Like Wendell Berry (and Chris Hedges too), I'm not one for causes.  All causes eventually give rise to an anti-cause in opposition, and it becomes true believer vs. true believer, ditto heads vs. ditto heads.  You need to step out of the duality; and you do that with the realization that these people who seem malicious are merely ignorant, caught up in the duality of competing immortality projects--blindly giving lip service to freedom though it is not freedom they seek, it is substance to fill their emptiness, and control over death.

And it is both sides of the duality that seek this control, under the delusion that they are pursuing freedom and justice.  We should forgive our debtors, but the justice-seeking duality will not permit it.  It wants to even the score, and not only that, it demands payback and a pound of flesh besides.  Justice is not what we need; compassion is what we need.  Compassion and forgiveness.  You should read Margaret Atwood's masterful work on debt(pictured at left).

The first time I read Joseph Heller's Catch-22, I was very much with Yossarian, butting heads with the military/industrial establishment.  But the last time I read it, I was with Orr and no longer with Yossarian until the end of the novel, when he realizes that he had it wrong all along.  That his buddy, the laid-back Orr, had it right.  That the only way to deal with the duality of war was to step out of it and to make a separate peace.

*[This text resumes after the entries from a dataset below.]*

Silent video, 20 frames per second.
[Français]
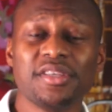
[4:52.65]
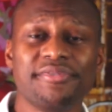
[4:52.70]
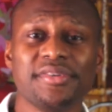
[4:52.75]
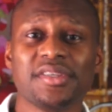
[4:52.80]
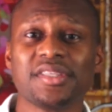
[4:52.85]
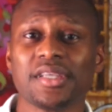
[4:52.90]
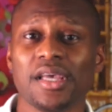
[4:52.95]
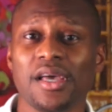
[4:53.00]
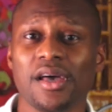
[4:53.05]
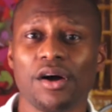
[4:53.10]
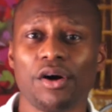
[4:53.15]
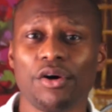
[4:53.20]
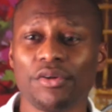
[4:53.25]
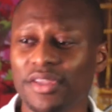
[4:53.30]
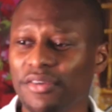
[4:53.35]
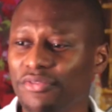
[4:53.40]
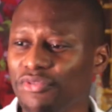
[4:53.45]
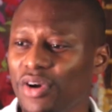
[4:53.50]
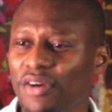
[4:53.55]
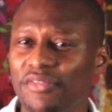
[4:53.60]
ils fixent
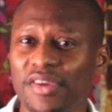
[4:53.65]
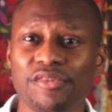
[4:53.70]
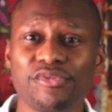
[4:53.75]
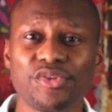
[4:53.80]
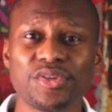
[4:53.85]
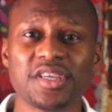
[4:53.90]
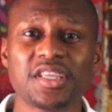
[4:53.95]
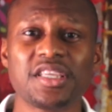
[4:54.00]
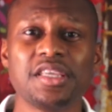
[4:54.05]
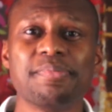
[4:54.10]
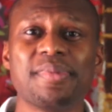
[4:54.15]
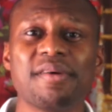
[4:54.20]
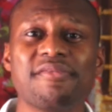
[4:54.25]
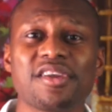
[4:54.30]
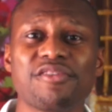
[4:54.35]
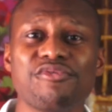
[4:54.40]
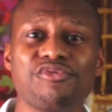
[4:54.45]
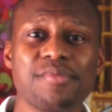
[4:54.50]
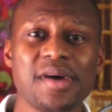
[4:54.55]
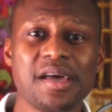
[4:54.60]
rendez-vous avec vos équipes,
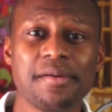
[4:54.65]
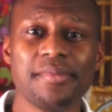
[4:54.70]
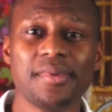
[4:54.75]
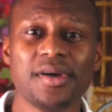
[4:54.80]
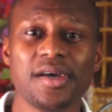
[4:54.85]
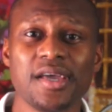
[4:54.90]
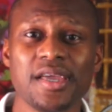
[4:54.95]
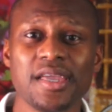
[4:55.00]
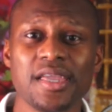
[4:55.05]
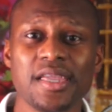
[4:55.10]
avec vous-même.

The first time I read Ken Kesey's One Flew Over the Cuckoo's Nest, I was with McMurphy, bucking against the totalitarian Nurse Ratchet and the bureaucracy of the establishment.  But the last time I read the novel, I was with Chief Broom, the big Indian, who escaped and made a separate peace with the world.

The line containing "a separate peace" in Hemingway's A Farewell to Arms (where Henry escapes from the madness of World War I by going to Switzerland) was the source of the title of John Knowles' 1959 coming of age novel,  A Separate Peace (in which peace is finally achieved through forgiveness).